Potential extraneous provisions are identified and then presented to the Senate Parliamentarian who then will make an opinion on the provision. The definition of what constitutes an extraneous provision is subject to considerable interpretation by the presiding officer, who relies on the Senate Parliamentarian’s analysis of the provision. If a point of order is sustained, then the violating provision is removed from the bill, but this does not threaten consideration of the entire bill. A point of order under the Byrd Rule can be waived by a 3/5ths vote of the Senate, which will need 60 votes. For example, the American Rescue Plan Act of 2021 contained a provision to increase the minimum wage to $15 an hour. The Senate Parliamentarian issued an opinion that the minimum wage increase is subject to a point of order, which eventually stripped it from the bill.

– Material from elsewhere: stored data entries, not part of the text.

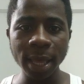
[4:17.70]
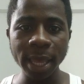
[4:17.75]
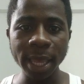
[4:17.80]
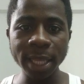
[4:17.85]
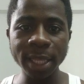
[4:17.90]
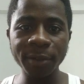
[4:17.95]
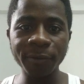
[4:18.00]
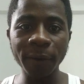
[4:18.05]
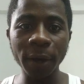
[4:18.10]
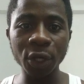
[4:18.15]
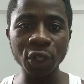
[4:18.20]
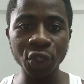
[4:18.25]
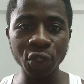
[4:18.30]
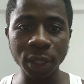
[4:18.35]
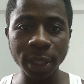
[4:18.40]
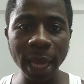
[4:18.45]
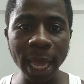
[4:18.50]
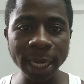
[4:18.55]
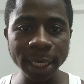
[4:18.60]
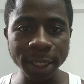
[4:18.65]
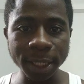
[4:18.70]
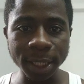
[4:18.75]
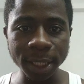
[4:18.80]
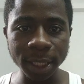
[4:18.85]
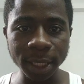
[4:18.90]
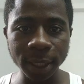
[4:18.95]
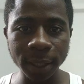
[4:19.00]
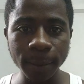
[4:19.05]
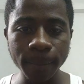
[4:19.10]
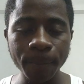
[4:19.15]
its
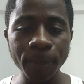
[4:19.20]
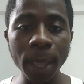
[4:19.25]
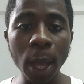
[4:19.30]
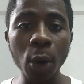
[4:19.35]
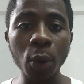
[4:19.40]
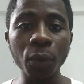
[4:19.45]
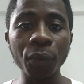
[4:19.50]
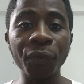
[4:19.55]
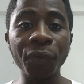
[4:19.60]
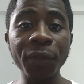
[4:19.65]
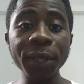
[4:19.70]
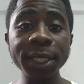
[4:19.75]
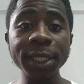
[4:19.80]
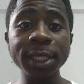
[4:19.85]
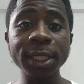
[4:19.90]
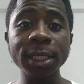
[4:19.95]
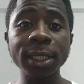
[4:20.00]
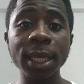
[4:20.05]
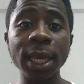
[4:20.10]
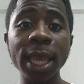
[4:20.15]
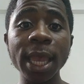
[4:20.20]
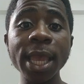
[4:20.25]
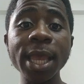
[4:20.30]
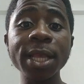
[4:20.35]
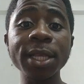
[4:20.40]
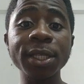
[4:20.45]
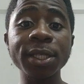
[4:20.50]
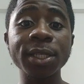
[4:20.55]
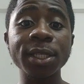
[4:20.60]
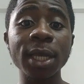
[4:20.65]
functionality. Now, this
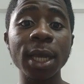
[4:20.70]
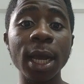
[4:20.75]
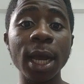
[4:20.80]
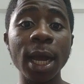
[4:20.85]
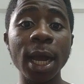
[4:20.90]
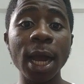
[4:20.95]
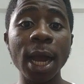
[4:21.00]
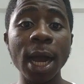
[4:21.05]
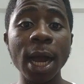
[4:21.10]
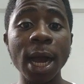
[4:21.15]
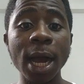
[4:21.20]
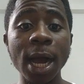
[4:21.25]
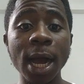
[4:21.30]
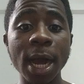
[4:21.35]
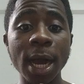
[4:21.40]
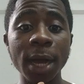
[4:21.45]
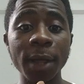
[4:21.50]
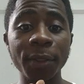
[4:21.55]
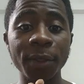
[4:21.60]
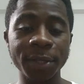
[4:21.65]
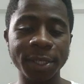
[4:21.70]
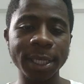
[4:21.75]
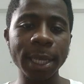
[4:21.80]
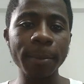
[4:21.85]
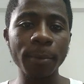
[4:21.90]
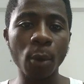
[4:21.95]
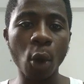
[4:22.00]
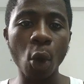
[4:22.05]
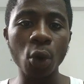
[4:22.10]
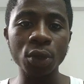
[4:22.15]
is the
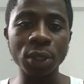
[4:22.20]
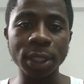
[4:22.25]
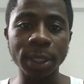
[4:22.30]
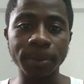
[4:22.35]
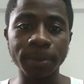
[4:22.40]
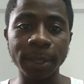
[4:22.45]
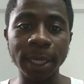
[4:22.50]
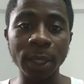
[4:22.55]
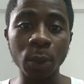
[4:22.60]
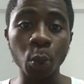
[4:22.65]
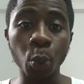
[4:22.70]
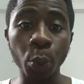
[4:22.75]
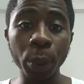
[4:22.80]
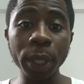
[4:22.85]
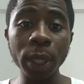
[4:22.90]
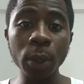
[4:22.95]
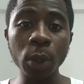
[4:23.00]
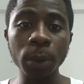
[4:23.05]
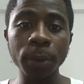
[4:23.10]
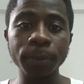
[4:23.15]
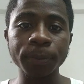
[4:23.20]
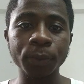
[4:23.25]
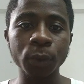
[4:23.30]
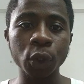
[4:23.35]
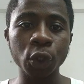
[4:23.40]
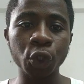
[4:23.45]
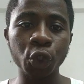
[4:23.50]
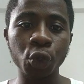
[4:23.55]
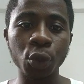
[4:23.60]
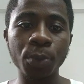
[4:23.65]
same concept that we
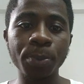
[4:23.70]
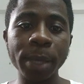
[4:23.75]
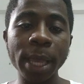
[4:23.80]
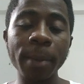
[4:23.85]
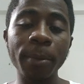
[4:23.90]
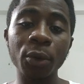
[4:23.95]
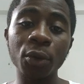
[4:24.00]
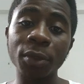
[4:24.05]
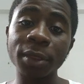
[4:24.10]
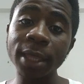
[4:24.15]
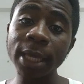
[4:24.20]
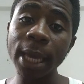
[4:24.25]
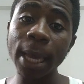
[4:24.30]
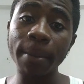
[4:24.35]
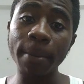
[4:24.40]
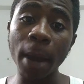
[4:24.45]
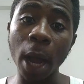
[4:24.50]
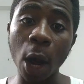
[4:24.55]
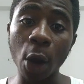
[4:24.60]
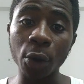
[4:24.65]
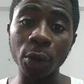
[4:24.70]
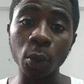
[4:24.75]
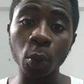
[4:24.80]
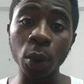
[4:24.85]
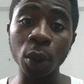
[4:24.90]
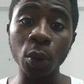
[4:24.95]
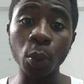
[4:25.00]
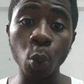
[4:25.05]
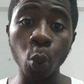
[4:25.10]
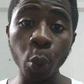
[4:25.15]
should be able to think about
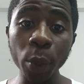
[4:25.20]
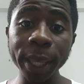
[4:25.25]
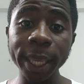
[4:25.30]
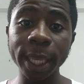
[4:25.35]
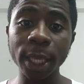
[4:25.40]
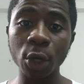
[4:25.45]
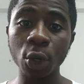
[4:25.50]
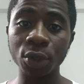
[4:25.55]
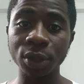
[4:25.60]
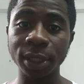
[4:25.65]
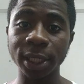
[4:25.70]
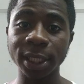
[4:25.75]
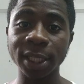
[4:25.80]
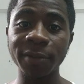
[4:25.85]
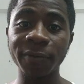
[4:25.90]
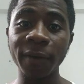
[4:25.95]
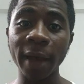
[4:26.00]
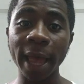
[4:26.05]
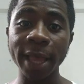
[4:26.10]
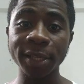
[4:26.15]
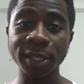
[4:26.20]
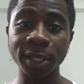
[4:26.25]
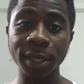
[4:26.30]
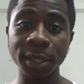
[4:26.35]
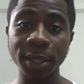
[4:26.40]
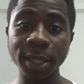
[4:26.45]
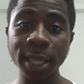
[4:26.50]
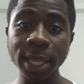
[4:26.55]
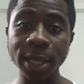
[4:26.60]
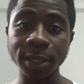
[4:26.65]
when we cannot justify
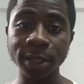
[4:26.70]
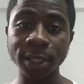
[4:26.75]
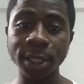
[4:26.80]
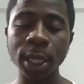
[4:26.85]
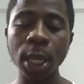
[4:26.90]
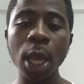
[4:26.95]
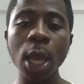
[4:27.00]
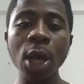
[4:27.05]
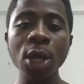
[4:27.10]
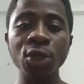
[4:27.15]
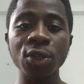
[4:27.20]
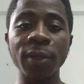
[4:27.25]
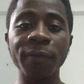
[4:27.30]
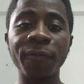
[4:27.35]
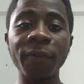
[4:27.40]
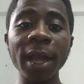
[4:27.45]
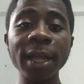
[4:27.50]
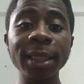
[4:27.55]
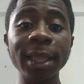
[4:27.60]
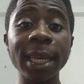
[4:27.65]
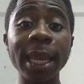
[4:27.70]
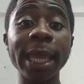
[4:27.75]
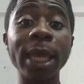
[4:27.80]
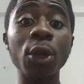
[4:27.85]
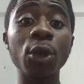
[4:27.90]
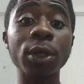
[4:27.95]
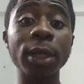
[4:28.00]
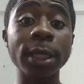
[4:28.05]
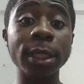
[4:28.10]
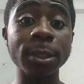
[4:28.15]
certain things. So the fact that I
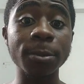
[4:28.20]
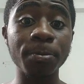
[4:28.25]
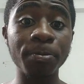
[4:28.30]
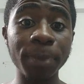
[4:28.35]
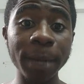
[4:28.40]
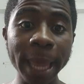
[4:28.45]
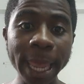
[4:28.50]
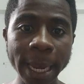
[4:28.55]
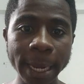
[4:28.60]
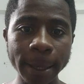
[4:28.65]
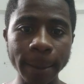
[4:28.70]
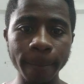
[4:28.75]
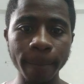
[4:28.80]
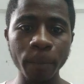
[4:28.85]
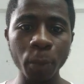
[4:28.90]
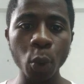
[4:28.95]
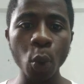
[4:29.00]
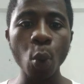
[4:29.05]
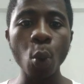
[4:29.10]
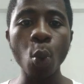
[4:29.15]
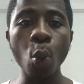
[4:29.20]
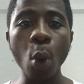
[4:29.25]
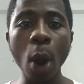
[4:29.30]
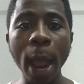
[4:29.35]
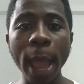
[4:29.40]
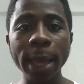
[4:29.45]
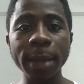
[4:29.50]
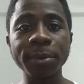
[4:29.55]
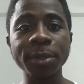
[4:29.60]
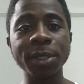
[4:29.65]
cannot explain
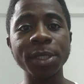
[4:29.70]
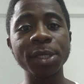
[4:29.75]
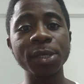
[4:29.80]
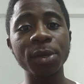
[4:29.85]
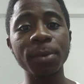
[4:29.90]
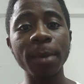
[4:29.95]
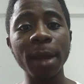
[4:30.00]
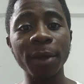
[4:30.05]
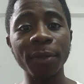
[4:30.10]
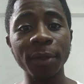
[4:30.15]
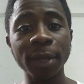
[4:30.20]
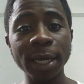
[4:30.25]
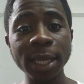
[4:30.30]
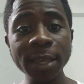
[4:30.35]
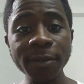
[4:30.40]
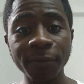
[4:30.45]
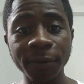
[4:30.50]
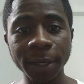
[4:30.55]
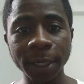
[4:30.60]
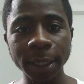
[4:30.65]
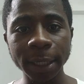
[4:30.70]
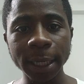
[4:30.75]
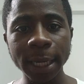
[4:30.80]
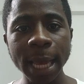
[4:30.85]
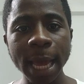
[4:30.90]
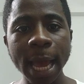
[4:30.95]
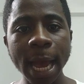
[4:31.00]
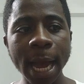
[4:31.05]
why I'm still among the living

How many reconciliation bills are allowed?
A maximum of three reconciliation bills are allowed for each fiscal year’s (FY) budget resolution: one to change spending levels, one to change revenue levels and one for the debt limit. If a reconciliation bill carries provisions with more than one of these categories, then that same category cannot be included in another reconciliation bill. This means one budget resolution could include reconciliation instructions that trigger any combination of the three categories. If the reconciliation instructions included provisions to change spending, revenues and the debt limit, then it would be the only reconciliation bill allowed for that FY.
Multiple reconciliation bills could be considered in a calendar year but with different budget resolutions. For example, in calendar year 2017, Republicans used reconciliation twice, once for the American Health Care Act (as part of the FY 2017 budget resolution) and the Tax Cuts and Jobs Act (as part of the FY 2018 budget resolution). Additionally, budget resolutions can be passed after the annual appropriations process is completed for the year. The Consolidated Appropriations Act of 2021 provided government funding in December 2020, but a budget resolution for FY 2021 was then passed in February 2021 and the American Rescue Plan Act was passed through reconciliation in March 2021.
What’s next?
With Republicans controlling the White House, Senate and the House, reconciliation will provide them a key opportunity to pass legislative priorities. In 2025, Republicans could draft two separate budget resolutions (FYs 2024 and 2025) that would provide for two separate reconciliation packages. This would provide Republicans an opportunity to enact policies among many policy areas including health care, immigration, energy and tax priorities along with the debt limit, which expires in early 2025.